No entanto, os palestinos ainda não possuem um Estado, embora a ONU preveja sua criação. Logo, a divergência quanto à barreira não poderia ser arbitrada como se fosse uma contenda entre dois Estados. Restou a alternativa do pedido de um parecer.
Há quem sustente que uma intervenção da corte em um aspecto do conflito israelo-palestino complicará o já difícil processo de paz no Oriente Médio. É o caso dos EUA e da União Européia (UE), que enviaram à CIJ declarações por escrito nesse sentido.
Os EUA, principais aliados de Israel, e a UE criticaram a barreira tal como ela foi projetada pelo governo Ariel Sharon. Para os EUA, o plano de paz proposto pelo presidente George W. Bush, e aceito -mas não implementado- por Israel e pela Autoridade Nacional Palestina (ANP), é o caminho para a solução do conflito.
Ao todo, 44 países, além da ANP, da Liga dos Estados Árabes e da Organização da Conferência Islâmica (OCI), enviaram opiniões por escrito. Entre eles o Brasil, que reconheceu o direito de Israel de adotar medidas para defender seus cidadãos, mas considerou que a barreira levanta questões jurídicas por estar sendo construída em terras palestinas.
Treze países apresentarão oralmente sua visão, a maioria deles muçulmanos, como Arábia Saudita, Turquia e Indonésia.
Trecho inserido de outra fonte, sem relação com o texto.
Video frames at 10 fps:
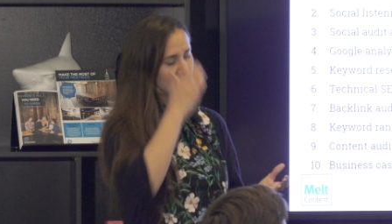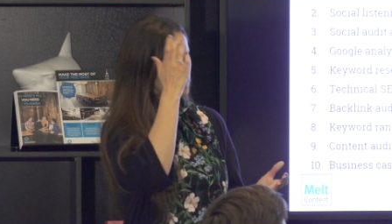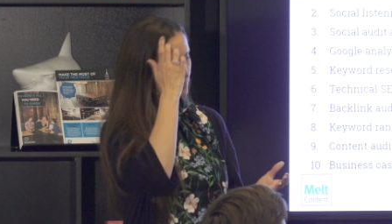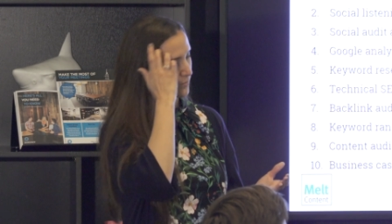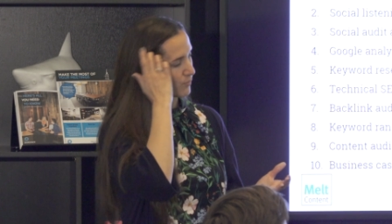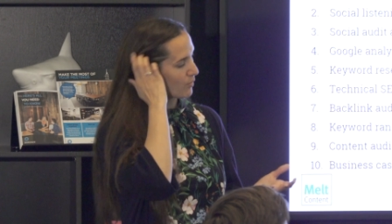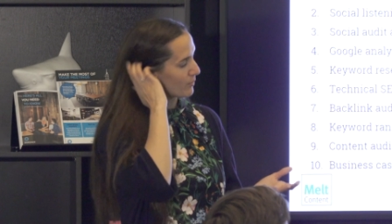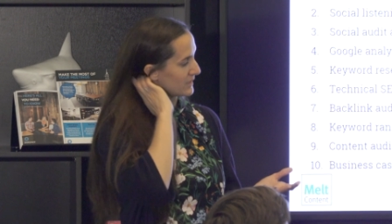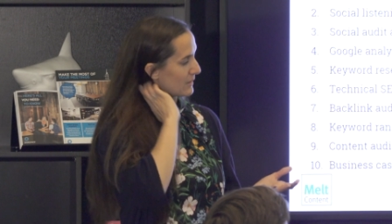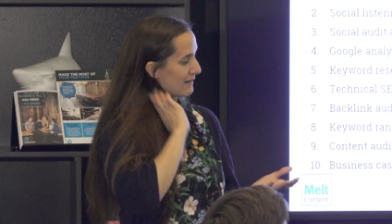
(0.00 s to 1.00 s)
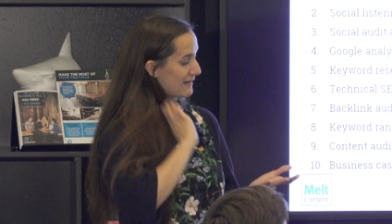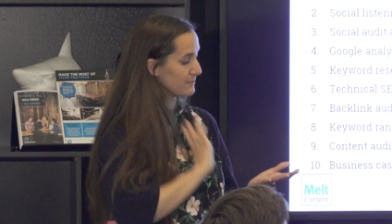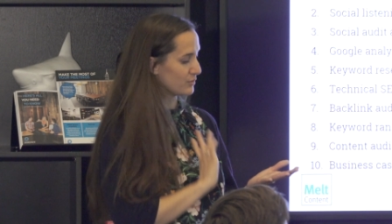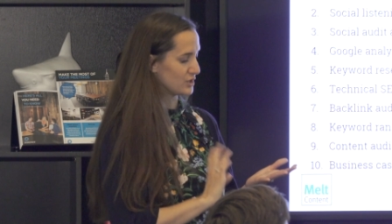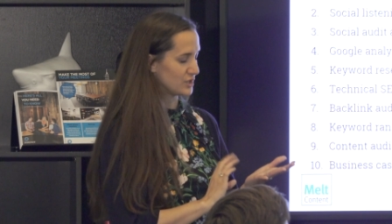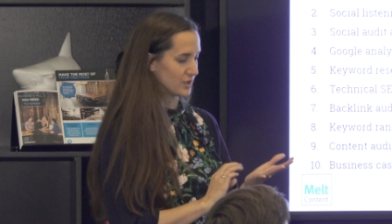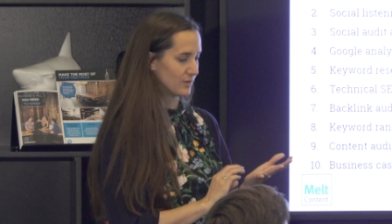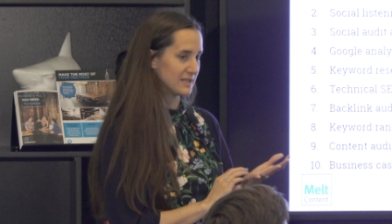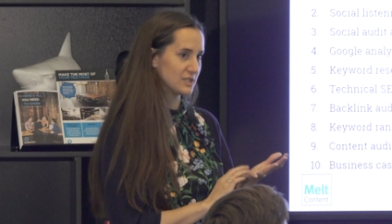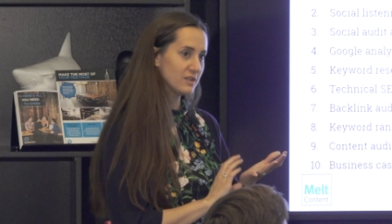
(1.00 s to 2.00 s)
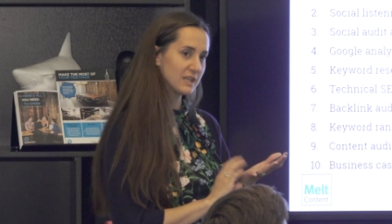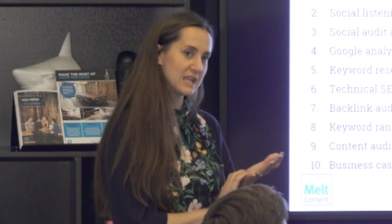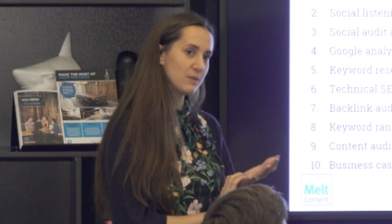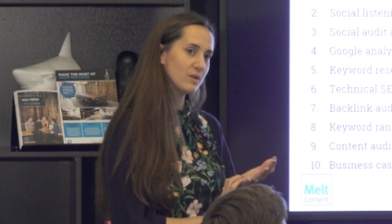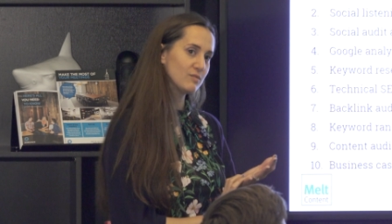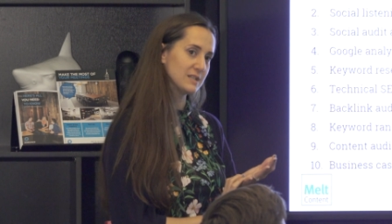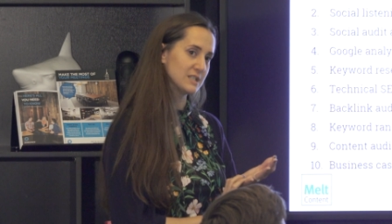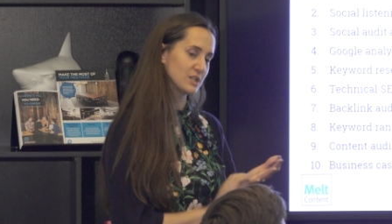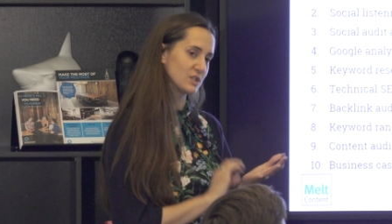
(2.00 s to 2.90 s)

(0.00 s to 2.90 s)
So what we are able to do is do the keyword research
Cuba e África do Sul também falarão, assim como a ANP, a Liga Árabe e a OCI. Os EUA, os países europeus e o Brasil não participarão.
Israel não entrará no debate legal, mas despachou para Haia a carcaça de um ônibus explodido por um homem-bomba e o exibirá diante do Palácio da Paz, sede do tribunal. Familiares de vítimas de atentados darão entrevistas.
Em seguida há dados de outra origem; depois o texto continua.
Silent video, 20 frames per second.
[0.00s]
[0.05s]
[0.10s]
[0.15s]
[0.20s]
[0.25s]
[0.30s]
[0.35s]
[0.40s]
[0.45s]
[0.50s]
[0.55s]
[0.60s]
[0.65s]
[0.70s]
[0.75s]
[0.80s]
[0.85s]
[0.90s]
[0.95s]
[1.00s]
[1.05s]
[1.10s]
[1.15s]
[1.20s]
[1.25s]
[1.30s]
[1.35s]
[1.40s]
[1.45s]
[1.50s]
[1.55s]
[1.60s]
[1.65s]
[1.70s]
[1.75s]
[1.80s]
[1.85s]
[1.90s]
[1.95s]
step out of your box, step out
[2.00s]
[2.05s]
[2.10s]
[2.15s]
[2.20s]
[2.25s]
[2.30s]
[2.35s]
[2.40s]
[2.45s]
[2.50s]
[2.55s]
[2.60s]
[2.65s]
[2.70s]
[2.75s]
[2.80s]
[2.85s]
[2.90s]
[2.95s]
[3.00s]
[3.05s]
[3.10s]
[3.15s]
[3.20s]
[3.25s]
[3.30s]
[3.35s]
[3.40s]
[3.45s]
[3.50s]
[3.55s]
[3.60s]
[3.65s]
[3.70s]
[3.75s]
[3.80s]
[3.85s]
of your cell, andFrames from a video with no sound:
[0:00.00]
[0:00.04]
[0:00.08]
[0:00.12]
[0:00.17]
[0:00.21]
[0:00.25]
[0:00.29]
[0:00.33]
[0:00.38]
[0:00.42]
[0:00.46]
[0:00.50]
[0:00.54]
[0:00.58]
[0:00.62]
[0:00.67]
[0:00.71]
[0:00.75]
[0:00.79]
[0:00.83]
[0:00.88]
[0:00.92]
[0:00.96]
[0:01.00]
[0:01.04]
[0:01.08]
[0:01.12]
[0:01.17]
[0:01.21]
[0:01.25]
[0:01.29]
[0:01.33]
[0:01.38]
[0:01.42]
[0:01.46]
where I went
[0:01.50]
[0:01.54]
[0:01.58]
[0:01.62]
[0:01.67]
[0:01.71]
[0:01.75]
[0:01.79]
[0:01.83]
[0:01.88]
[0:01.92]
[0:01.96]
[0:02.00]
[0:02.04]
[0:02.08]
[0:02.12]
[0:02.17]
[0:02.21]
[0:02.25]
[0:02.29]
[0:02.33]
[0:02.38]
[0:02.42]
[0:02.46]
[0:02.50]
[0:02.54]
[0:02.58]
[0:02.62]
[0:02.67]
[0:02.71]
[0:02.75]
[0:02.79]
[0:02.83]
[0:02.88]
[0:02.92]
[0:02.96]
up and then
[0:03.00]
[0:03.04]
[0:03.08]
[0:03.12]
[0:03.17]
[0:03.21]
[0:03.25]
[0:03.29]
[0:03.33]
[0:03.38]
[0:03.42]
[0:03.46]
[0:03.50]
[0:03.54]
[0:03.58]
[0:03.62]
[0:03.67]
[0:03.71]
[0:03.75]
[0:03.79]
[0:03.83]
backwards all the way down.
O governo israelense disse ontem que começará a demolir hoje um trecho de 8 km da barreira que cerca a vila palestina de Zeita e isola seus 7.000 habitantes. Mas ressaltou que a decisão não tem relação com o fato de a corte da ONU começar a estudar o tema.
Uma das críticas à barreira é o fato de ela separar centenas de milhares de palestinos de suas terras, dos locais de trabalho, dos serviços como saúde e educação, de outras cidades e de familiares.
Segundo o projeto do governo Sharon, a barreira terá cerca de 720 quilômetros e um trajeto polêmico. Está sendo erguida em território ocupado, paralelamente à fronteira de Israel reconhecida internacionalmente antes da guerra de 1967. Mas, em certos pontos, avança vários quilômetros Cisjordânia adentro para proteger assentamentos judaicos considerados ilegais pela ONU. Chega a cercar totalmente cidades palestinas, como em Qalqilya.
Diante da pressão internacional, Israel anunciou que modificará o trajeto. Mas deixou claro que sua primeira obrigação é defender seus cidadãos.